Artist : Zante Alexandria
Genre : Mono-prints
Period : December 17 till January 30
Everyday, 10.00AM till Midnight
Location : Pala Restaurant & Wine Bar
Jl. By Pass Ngurah Rai 121 XX
Tel: 283835
In a recent publication entitled “Art Now: 137 Artists at the Rise of the New Millennium”, it is refreshing to note that amongst all the Installation, Photographic, Multi-Media and Performance work documented there is still a small group of avant-garde artists who actually want to paint. As the boundaries of contemporary art are broadened it is easy to overlook and forget traditional painting and drawing techniques and skills. It is also reassuring to know that there are still avant-garde artists who appreciate and find inspiration in some of the major historical movements of Western Art. They are using themes from these movements to forge a painting style for the new millennium. A style that not only depicts contemporary society and culture but speaks to us through signified painting and drawing modes.

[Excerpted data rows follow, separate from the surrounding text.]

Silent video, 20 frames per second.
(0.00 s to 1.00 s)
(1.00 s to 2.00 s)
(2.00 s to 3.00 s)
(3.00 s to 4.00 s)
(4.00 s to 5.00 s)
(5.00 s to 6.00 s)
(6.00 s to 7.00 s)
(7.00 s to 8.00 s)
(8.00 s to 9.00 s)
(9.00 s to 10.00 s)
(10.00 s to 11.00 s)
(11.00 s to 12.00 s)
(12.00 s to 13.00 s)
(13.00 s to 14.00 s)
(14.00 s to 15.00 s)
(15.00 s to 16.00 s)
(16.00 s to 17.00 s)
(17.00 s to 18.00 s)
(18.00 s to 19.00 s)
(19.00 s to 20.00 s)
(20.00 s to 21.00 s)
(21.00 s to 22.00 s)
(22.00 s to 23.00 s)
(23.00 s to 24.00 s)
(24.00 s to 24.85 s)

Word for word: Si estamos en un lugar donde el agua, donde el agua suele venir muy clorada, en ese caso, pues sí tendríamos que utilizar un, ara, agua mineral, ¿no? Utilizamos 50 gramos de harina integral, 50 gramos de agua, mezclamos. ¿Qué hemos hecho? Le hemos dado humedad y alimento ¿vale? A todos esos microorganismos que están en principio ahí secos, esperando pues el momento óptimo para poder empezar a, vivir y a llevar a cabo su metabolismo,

Zante Alexandria is an Irish artist, resident in Jimbaran, who displays in her exhibition, Breath of Life, a very firm understanding of traditional Western composition, movement and mood. Zante’s recent works are a series of developing pieces drawn from the streams of spiritualities of South-East Asia. Working from sketches done on site, Zante’s glorious Mono-prints endeavor to make “the invisible visible”. What are highly visible in these pieces are Zante’s formidable drafting skills and her subtle amalgamation and references to several historic Western Art Movements.
In the work “Spirit of the Wind” Zante’s line drawing swirls with sinuous grace depicting her Wind Muse’s flowing hair and fluttering drapery. The posture of the model, plus her ecstatic expression, immediately recalls similar subjects from the Art Nouveau. The three semi-nude male studies “Self, Heart, Spirit” display all the sensuousness, robustness and muscularity normally associated with the more earthy French Romantic paintings, and the “Sidharta Lovers Triptych” is voluptuous and erotic in the best Pre-Raphaelite tradition. Using references to European art styles has enabled Zante to re-interpret her Eastern spirituality for the Western eye. This is a spirituality that finds expression in physical sensuousness.
Zante’s art is basically aspiring to express something deeper than merely a recording of appearances. While using imaginative Western methods of illusionism, rather than naturalistic imitation, Zante’s art has been rationalized by the Eastern mind. Or perhaps Zante possesses an Eastern aesthetic that has been rationalized by Western technique? Either way, Zante’s art offers a world of emotions to the imagination of the viewer.
The textures of Zante’s prints are tactile, decorative, refined and sensuous. These Limited-Edition Hand-painted Giclee Mono-prints are created on Rice Paper pressed on Cement Panels. The pale-orange prints, with their black drawings highlighted with tarnished gold leaf, appear like antique parchments rescued from a decaying, baroque, 2nd Empire French salon.
The strength of this exhibition rests in Zante’s artistic skills and her discerning judgment. The French, as a nation, have always had a fascination for all things Asian. In fact, Japanese art had a significant impact on French Impressionism. To create works depicting Eastern spirituality in a French style strikes me as perversely witty, provocative and very contemporary. This is a charming and elegant show, and, apart from all that, it is also a damn sexy one as well – and when has that ever been a problem?